Apple designed a bootloader for Apple Silicon Macs that allows you to run an unsigned OS without degrading security when you boot into MacOS. This wasn't an accident.
M series macs are weird tho, yes the bootloader allows it but absolutely no documentation on the hardware, drivers etc. Can't help but to think the goal of this wasn't to actually allow third-party OSes, but for development purposes(and ye they could hide the feature behind apple account with paid dev license) or anti-anti-trust measures à-la Google with Firefox: in front of a jury of normal people they can simply say "look there's these nerds making Asahi" the same way "look we're not a monopoly Firefox has .2% market share".
More weird than the opaque Management Engines on Intel or AMD chips that can take full control of your system at any time that you have no control over?
> Can't help but to think the goal of this wasn't to actually allow third-party OSes
Apple has explicitly stated that allowing third party OSes is exactly the purpose of the new bootloader.
You should probably do do some reading on the subject to gain a bit more understanding:
> This puts [Apple Silicon Macs] somewhere between x86 PCs and a libre-first system like the Talos II in terms of freedom to replace firmware and boot components; while a number of blobs are required in order to boot the system, none of those have the ability to take over the OS or compromise it post-boot (unlike, say, Intel ME and AMD PSP on recent systems, or the DMA-capable chips on the LPC bus running opaque blobs that exist on even old ThinkPads).
> the subsystem is "responsible for creating, monitoring and maintaining the security environment" and "its functions include managing the boot process, initializing various security related mechanisms, and monitoring the system for any type of activity or events and implementing an appropriate response".
Critics worry it can be used as a backdoor and is a security concern.

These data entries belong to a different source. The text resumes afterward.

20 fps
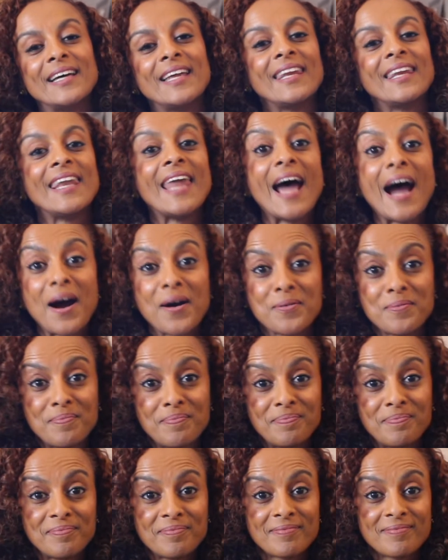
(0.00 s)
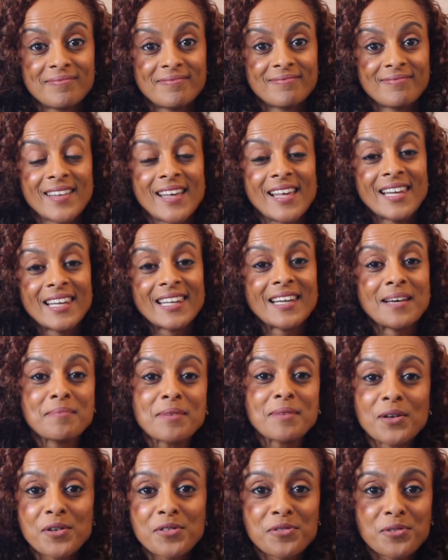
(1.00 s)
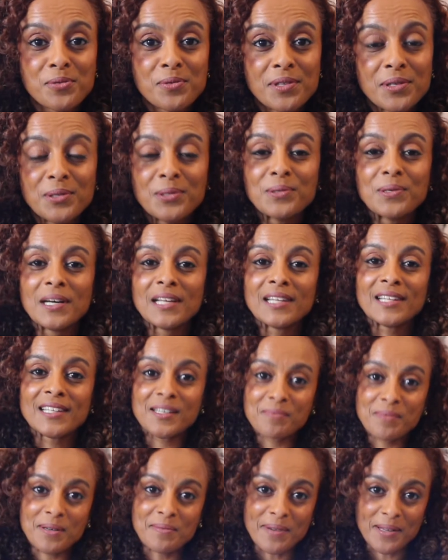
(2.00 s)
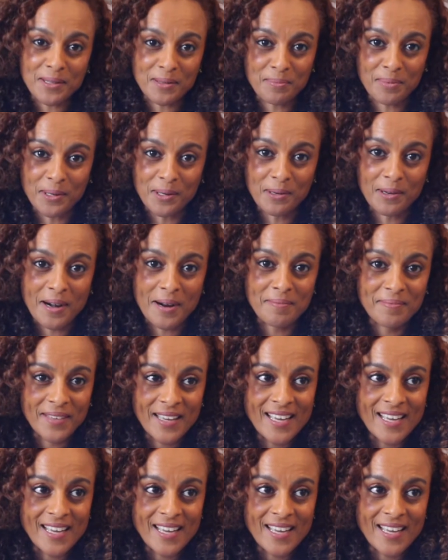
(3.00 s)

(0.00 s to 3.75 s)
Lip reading: Now, let me go through with you a little bit about the program,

Now explain to me how Apple's Secure Enclave does not do this:
> the subsystem is "responsible for creating, monitoring and maintaining the security environment" and "its functions include managing the boot process, initializing various security related mechanisms, and monitoring the system for any type of activity or events and implementing an appropriate response".
It implements TPM or something similar. It is used in the boot process for a secure boot chain. And the last generic point is probably just that it implements the hardware random number generator for the CPU, which Secure Enclave also does (in a different way).
I could worry about Secure Enclave being used as a backdoor and being a security concern, too. Doesn't mean it actually is!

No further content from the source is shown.